» **EXERCISE INSTRUCTIONS**
The entries below contain a line with "[0:04.00-0:05.00]" and a line with "Lip reading: where". Quote exactly those two lines and all lines between them.

§

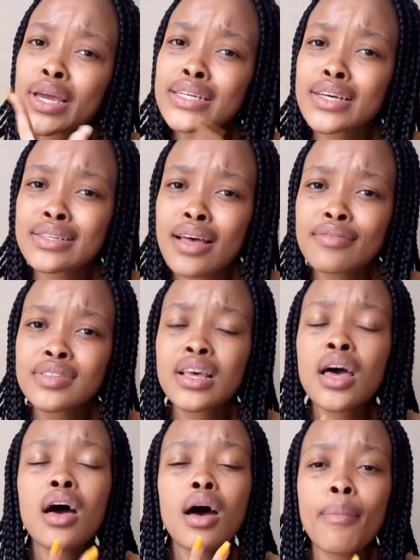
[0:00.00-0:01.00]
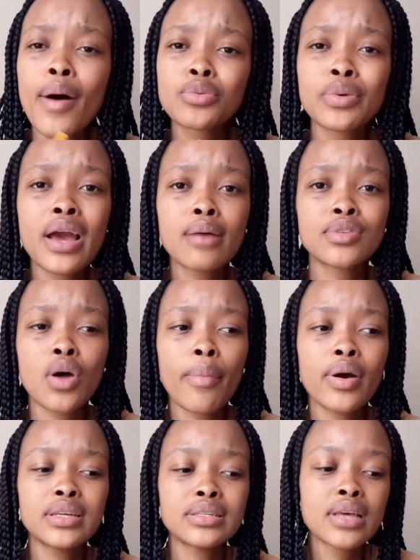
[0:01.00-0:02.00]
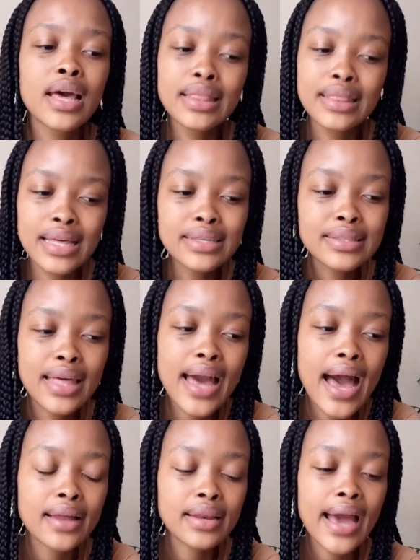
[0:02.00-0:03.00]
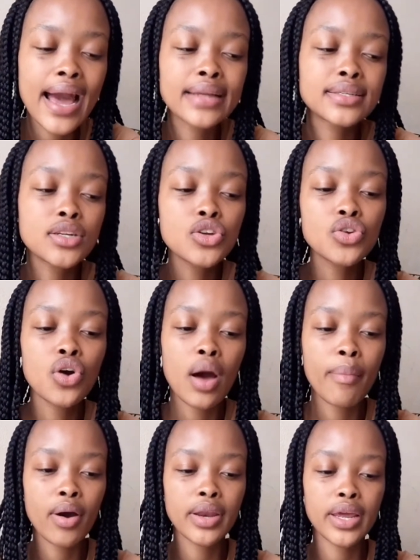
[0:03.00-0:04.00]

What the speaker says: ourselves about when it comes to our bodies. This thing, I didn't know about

§

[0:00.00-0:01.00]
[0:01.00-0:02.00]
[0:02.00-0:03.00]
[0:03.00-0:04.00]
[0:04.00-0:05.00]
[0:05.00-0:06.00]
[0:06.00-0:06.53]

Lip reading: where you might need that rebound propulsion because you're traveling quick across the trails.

§

» **ANSWER TO THE EXERCISE**
[0:04.00-0:05.00]
[0:05.00-0:06.00]
[0:06.00-0:06.53]

Lip reading: where you might need that rebound propulsion because you're traveling quick across the trails.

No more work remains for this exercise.